Written by on 04/12/2017

Cumbria Constabulary is training more officers in how to catch people in the act of drink and drug driving in the run up to Christmas.

For decades, forces across the country have targeted drunk driving in the run up to Christmas, with people using festive events such as work night’s out as an excuse to drink and get behind the wheel.

Advancements in recent years mean officers are also better equipped than ever to also find and charge those who take drugs before getting behind the wheel.

Drug wipe tests are used to test the saliva of an individual to see if the person has taken drugs such as cocaine or cannabis.

However, officers are also trained in other tests aimed at discovering if a driver is under the influence of a substance which a traditional alcohol or drug wipe test wouldn’t pick up.

Field Impairment Tests (FITs) are six tests aimed at ascertaining whether someone is fit to be driving on the road (e.g. finger on nose, pupils, one leg stand, etc).

Chief Inspector Andy Wilkinson said: “We are committed to getting as many officers as we can trained in the use of drug wipes and administering Field Impairment Tests. Every time one of our officers stops a drug or drink-driver and gets them of the road has the potential to save that person’s life and the lives of other road users and pedestrians.

“We have reached a point, in 2017, that everyone knows that drink-driving is wrong. Yet there are still those who decide to do it.

“It may be that they think it is worth taking the chance because they might get away with it. Well, the training we are putting our officers through mean the chances you will be caught are increasing all the time.

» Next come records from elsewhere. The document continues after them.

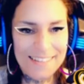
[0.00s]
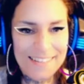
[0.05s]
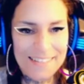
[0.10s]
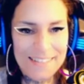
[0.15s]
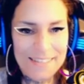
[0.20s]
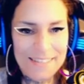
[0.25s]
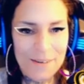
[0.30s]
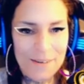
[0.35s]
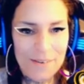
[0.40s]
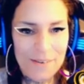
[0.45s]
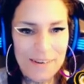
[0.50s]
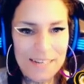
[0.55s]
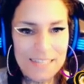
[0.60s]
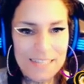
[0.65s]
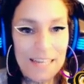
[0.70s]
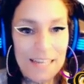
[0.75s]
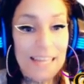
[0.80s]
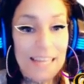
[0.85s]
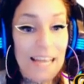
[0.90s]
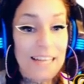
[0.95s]
this is so
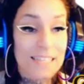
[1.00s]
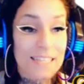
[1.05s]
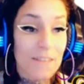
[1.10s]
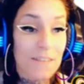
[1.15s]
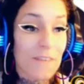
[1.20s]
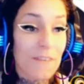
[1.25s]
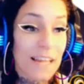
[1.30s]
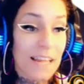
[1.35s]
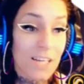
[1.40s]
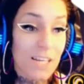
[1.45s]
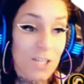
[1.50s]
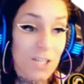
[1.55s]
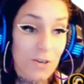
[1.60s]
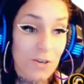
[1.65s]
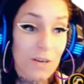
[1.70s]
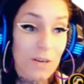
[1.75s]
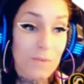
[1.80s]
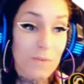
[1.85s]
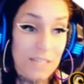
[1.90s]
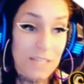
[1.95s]
crazy. Yes, the Vegas
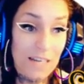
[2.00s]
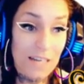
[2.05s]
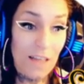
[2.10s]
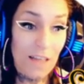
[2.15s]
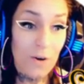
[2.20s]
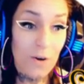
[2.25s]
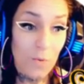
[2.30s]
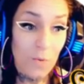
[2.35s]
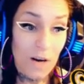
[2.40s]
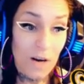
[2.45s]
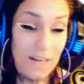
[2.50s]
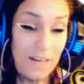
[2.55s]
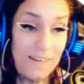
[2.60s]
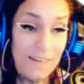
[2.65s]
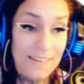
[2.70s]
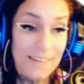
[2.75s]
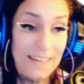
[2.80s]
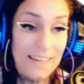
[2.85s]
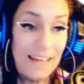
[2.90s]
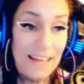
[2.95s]
shooting was another
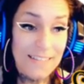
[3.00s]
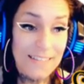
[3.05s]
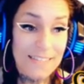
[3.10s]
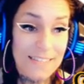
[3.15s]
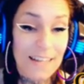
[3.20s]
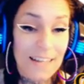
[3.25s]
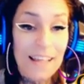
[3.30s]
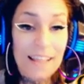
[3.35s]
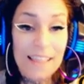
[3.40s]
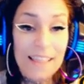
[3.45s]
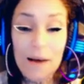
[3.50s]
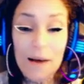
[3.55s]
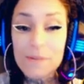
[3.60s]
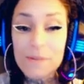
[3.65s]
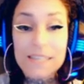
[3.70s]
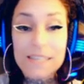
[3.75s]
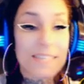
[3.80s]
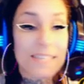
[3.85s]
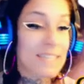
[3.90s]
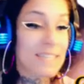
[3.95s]
one. Yes, that
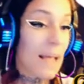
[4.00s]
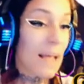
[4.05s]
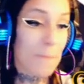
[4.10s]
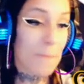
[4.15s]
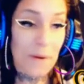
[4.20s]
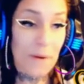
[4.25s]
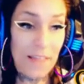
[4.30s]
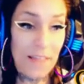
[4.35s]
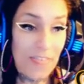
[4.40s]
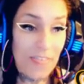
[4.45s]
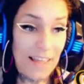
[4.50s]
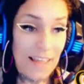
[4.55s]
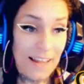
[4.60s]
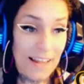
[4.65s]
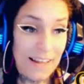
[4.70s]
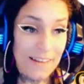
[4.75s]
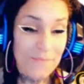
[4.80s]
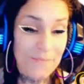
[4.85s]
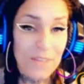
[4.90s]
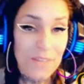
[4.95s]
was a separate
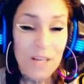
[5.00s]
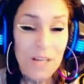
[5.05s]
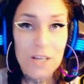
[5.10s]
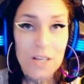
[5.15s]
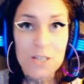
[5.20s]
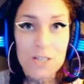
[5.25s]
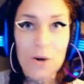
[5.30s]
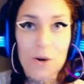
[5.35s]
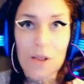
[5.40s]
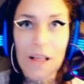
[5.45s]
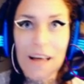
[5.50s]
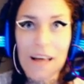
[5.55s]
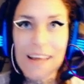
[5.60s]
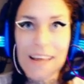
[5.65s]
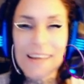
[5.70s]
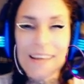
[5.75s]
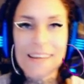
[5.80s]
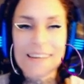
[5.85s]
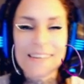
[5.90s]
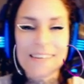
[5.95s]
thing. So
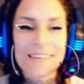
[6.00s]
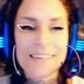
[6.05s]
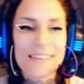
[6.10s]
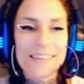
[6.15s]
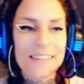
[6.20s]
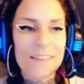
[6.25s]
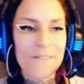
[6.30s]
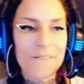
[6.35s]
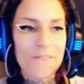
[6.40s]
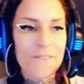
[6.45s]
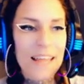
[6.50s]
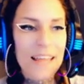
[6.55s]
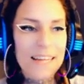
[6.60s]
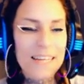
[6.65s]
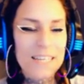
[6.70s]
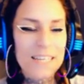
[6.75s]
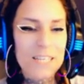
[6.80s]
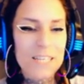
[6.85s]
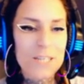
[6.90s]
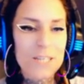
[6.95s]
like the
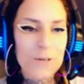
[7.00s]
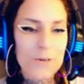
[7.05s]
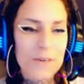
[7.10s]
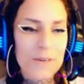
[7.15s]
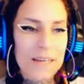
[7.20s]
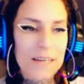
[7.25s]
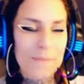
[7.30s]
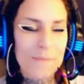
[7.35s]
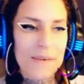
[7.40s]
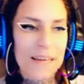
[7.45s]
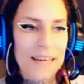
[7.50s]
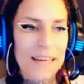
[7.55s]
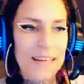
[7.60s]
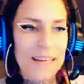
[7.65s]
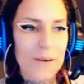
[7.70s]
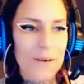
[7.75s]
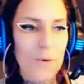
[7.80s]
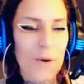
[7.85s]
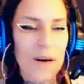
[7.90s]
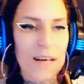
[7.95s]
Vegas shooting
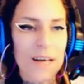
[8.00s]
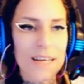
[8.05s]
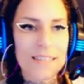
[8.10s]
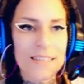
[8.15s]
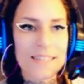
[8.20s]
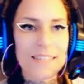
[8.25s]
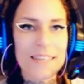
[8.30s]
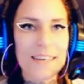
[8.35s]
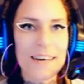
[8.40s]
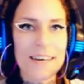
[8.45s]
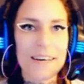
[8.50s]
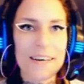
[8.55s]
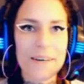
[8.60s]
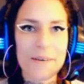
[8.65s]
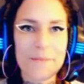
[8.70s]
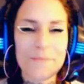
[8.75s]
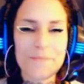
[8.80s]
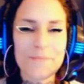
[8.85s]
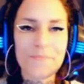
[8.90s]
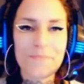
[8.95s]
bit was
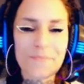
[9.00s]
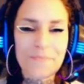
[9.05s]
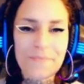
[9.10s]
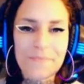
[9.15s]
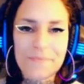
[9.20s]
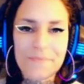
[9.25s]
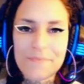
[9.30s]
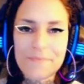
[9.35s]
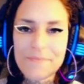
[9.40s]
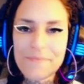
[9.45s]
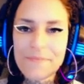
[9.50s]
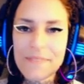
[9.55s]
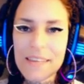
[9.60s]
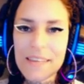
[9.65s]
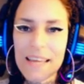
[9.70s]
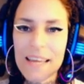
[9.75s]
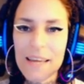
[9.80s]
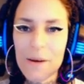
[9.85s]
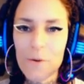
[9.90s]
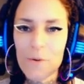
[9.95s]

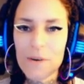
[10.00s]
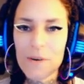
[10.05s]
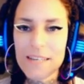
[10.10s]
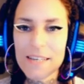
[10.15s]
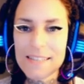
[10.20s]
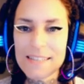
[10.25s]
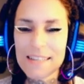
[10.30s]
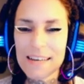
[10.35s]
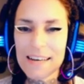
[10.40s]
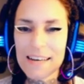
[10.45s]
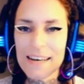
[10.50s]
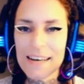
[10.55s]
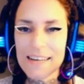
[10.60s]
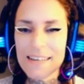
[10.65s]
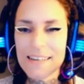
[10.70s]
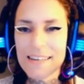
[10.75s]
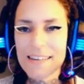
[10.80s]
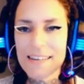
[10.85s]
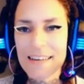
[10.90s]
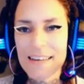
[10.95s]
he was
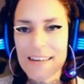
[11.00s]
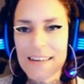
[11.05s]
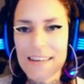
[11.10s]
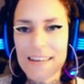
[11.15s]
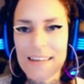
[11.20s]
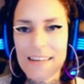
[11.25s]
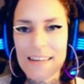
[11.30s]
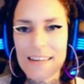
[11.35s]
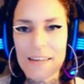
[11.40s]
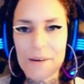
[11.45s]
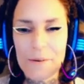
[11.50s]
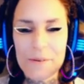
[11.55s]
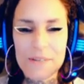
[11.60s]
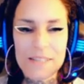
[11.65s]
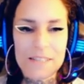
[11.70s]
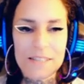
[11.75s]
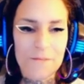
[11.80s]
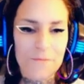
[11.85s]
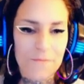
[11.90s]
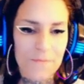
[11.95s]

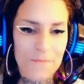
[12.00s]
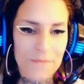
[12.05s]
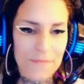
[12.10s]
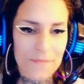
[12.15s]
in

“And those who are caught are the fortunate ones. All they lose is their licence and, maybe, their livelihood. Those we don’t get to in time could lose their life or face many years in prison for taking someone else’s.”

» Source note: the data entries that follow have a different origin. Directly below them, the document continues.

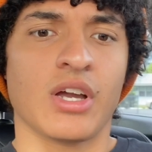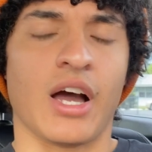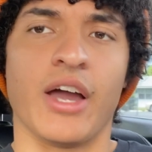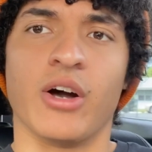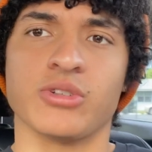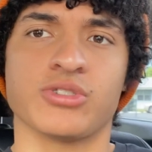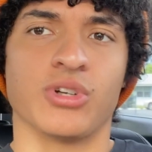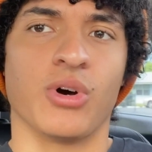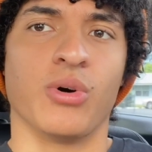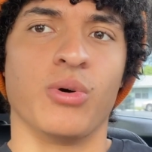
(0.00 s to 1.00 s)
I
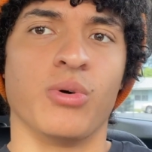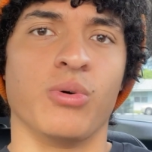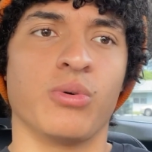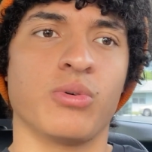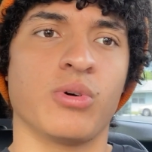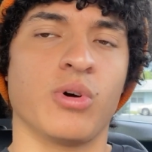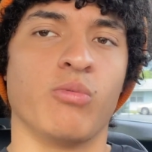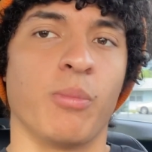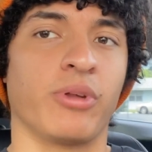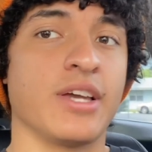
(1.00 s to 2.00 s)
also
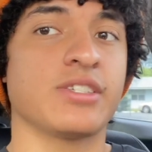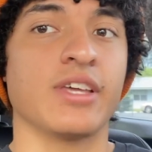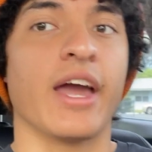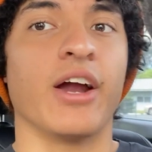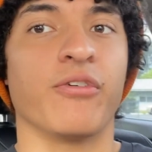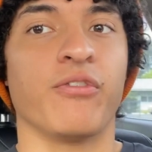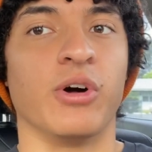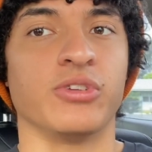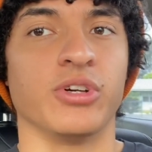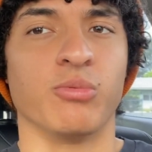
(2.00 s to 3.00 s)
replaced the air
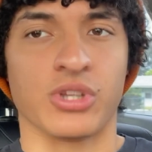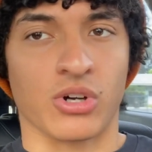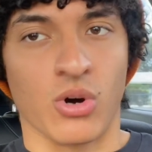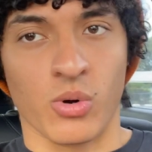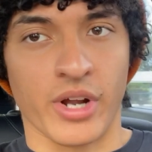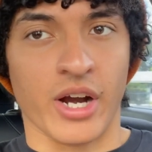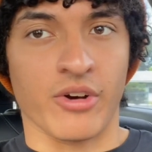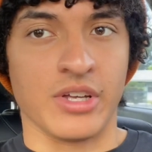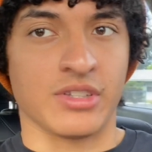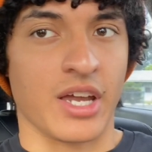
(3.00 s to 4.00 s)
filter with a cold air
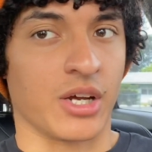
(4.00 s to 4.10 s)
intake,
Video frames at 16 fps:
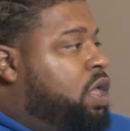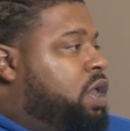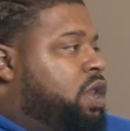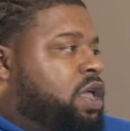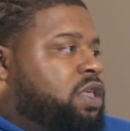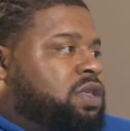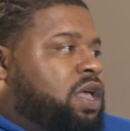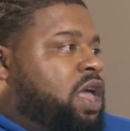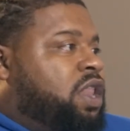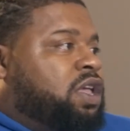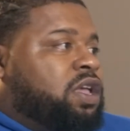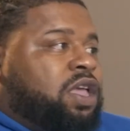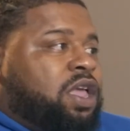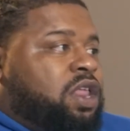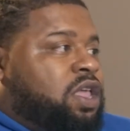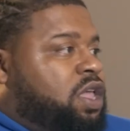That's how I
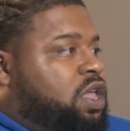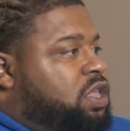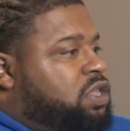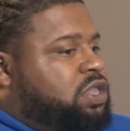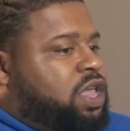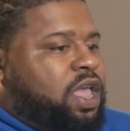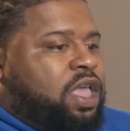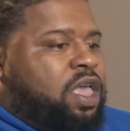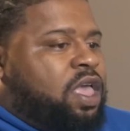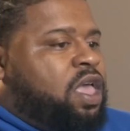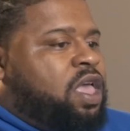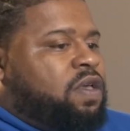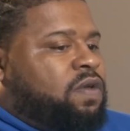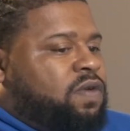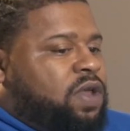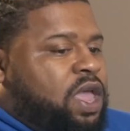look at it. It's like
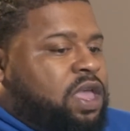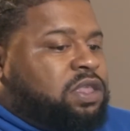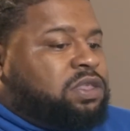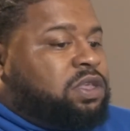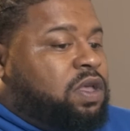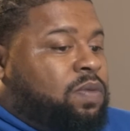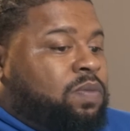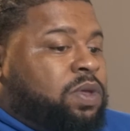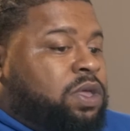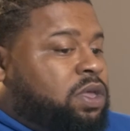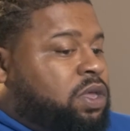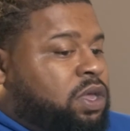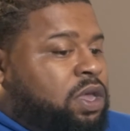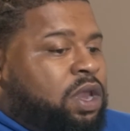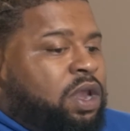creating something good.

Cumbria’s Police and Crime Commissioner Peter McCall said: “As hard as it is to believe in this day and age, there are still too many irresponsible people out there who will risk their lives, and those of innocent victims, by getting behind the wheel under the influence of drugs or alcohol; I was out in the early hours with our roads police this morning and saw evidence of this for myself. For that reason I welcome this campaign, and be assured, officers are now better equipped to catch those that defy the law. The simple message is just don’t do it, but if you do, you will be caught.”